Goal of the exercise: Reproduce the records word for word, leaving out any pictures they hold.

Stored data
--- START ---

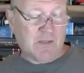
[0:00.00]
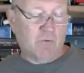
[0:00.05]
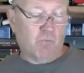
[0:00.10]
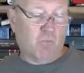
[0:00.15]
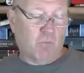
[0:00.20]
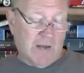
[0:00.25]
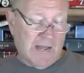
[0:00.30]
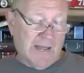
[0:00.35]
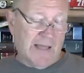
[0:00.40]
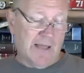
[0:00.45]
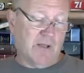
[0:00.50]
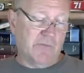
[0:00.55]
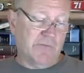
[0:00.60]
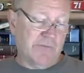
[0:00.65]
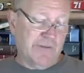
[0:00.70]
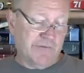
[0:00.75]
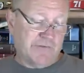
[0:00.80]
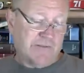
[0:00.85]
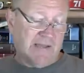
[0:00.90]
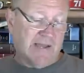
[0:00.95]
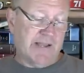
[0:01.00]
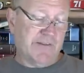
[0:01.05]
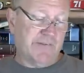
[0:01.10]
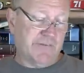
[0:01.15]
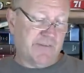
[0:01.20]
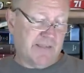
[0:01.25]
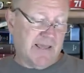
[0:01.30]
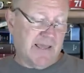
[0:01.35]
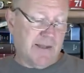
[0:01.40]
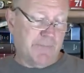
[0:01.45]
while these guys
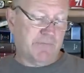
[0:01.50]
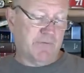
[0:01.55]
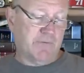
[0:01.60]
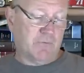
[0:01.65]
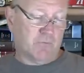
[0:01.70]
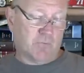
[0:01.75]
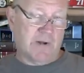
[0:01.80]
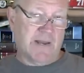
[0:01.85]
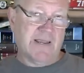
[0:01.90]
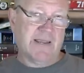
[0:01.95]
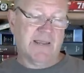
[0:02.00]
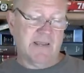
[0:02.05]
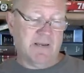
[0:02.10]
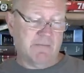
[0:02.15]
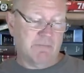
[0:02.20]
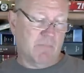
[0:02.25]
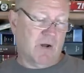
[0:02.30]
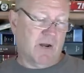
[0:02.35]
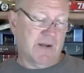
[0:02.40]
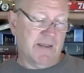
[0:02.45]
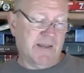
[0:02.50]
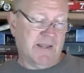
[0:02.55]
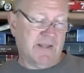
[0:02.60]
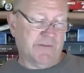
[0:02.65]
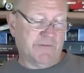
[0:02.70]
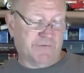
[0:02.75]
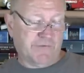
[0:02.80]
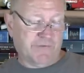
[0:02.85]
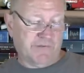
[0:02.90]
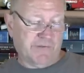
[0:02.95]
kept raking in money
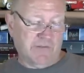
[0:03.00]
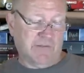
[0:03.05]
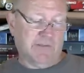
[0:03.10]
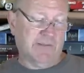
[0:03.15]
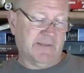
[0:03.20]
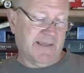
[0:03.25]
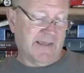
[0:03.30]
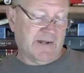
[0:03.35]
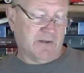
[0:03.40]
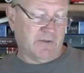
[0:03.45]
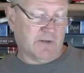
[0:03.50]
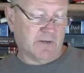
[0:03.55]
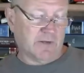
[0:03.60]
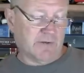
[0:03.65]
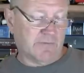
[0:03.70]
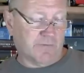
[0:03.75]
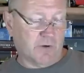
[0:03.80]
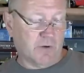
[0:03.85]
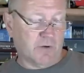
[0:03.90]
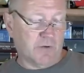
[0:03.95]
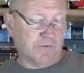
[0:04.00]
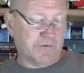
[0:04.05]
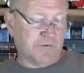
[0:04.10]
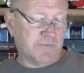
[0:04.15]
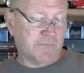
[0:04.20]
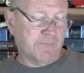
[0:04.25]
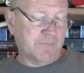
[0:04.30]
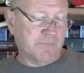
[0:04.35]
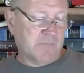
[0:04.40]
and stealing catalytic converters.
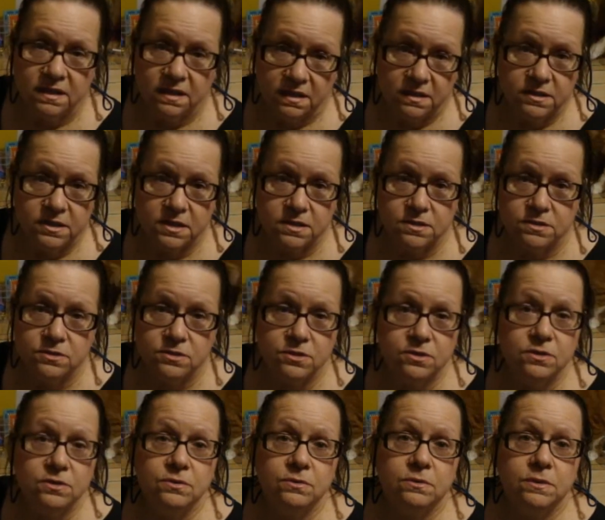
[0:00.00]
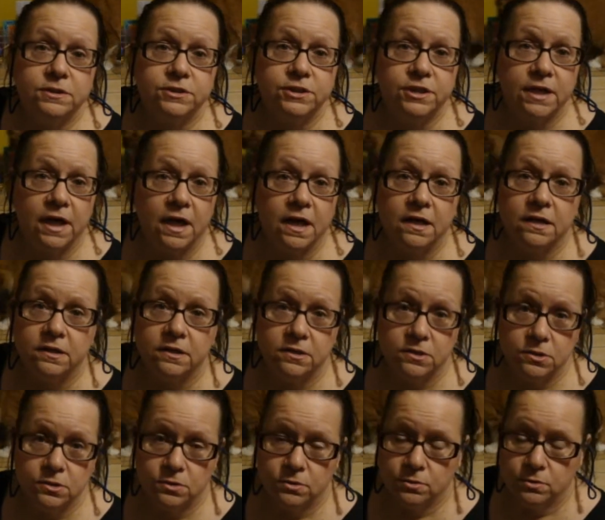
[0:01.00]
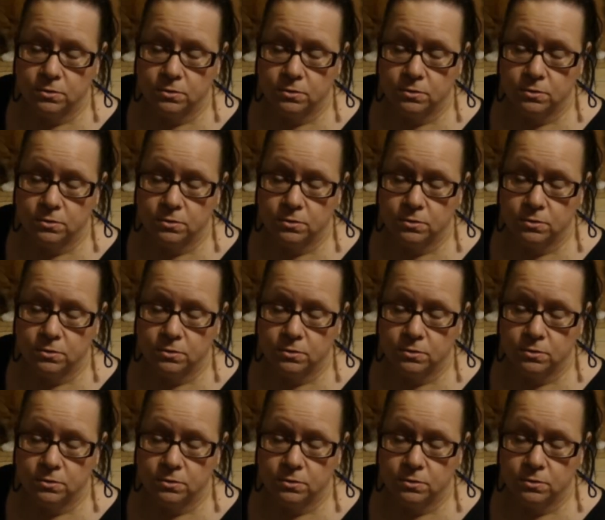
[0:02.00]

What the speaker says: you just do what you gotta do.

--- END ---

Exercise output:
[0:00.00]
[0:00.05]
[0:00.10]
[0:00.15]
[0:00.20]
[0:00.25]
[0:00.30]
[0:00.35]
[0:00.40]
[0:00.45]
[0:00.50]
[0:00.55]
[0:00.60]
[0:00.65]
[0:00.70]
[0:00.75]
[0:00.80]
[0:00.85]
[0:00.90]
[0:00.95]
[0:01.00]
[0:01.05]
[0:01.10]
[0:01.15]
[0:01.20]
[0:01.25]
[0:01.30]
[0:01.35]
[0:01.40]
[0:01.45]
while these guys
[0:01.50]
[0:01.55]
[0:01.60]
[0:01.65]
[0:01.70]
[0:01.75]
[0:01.80]
[0:01.85]
[0:01.90]
[0:01.95]
[0:02.00]
[0:02.05]
[0:02.10]
[0:02.15]
[0:02.20]
[0:02.25]
[0:02.30]
[0:02.35]
[0:02.40]
[0:02.45]
[0:02.50]
[0:02.55]
[0:02.60]
[0:02.65]
[0:02.70]
[0:02.75]
[0:02.80]
[0:02.85]
[0:02.90]
[0:02.95]
kept raking in money
[0:03.00]
[0:03.05]
[0:03.10]
[0:03.15]
[0:03.20]
[0:03.25]
[0:03.30]
[0:03.35]
[0:03.40]
[0:03.45]
[0:03.50]
[0:03.55]
[0:03.60]
[0:03.65]
[0:03.70]
[0:03.75]
[0:03.80]
[0:03.85]
[0:03.90]
[0:03.95]
[0:04.00]
[0:04.05]
[0:04.10]
[0:04.15]
[0:04.20]
[0:04.25]
[0:04.30]
[0:04.35]
[0:04.40]
and stealing catalytic converters.
[0:00.00]
[0:01.00]
[0:02.00]

What the speaker says: you just do what you gotta do.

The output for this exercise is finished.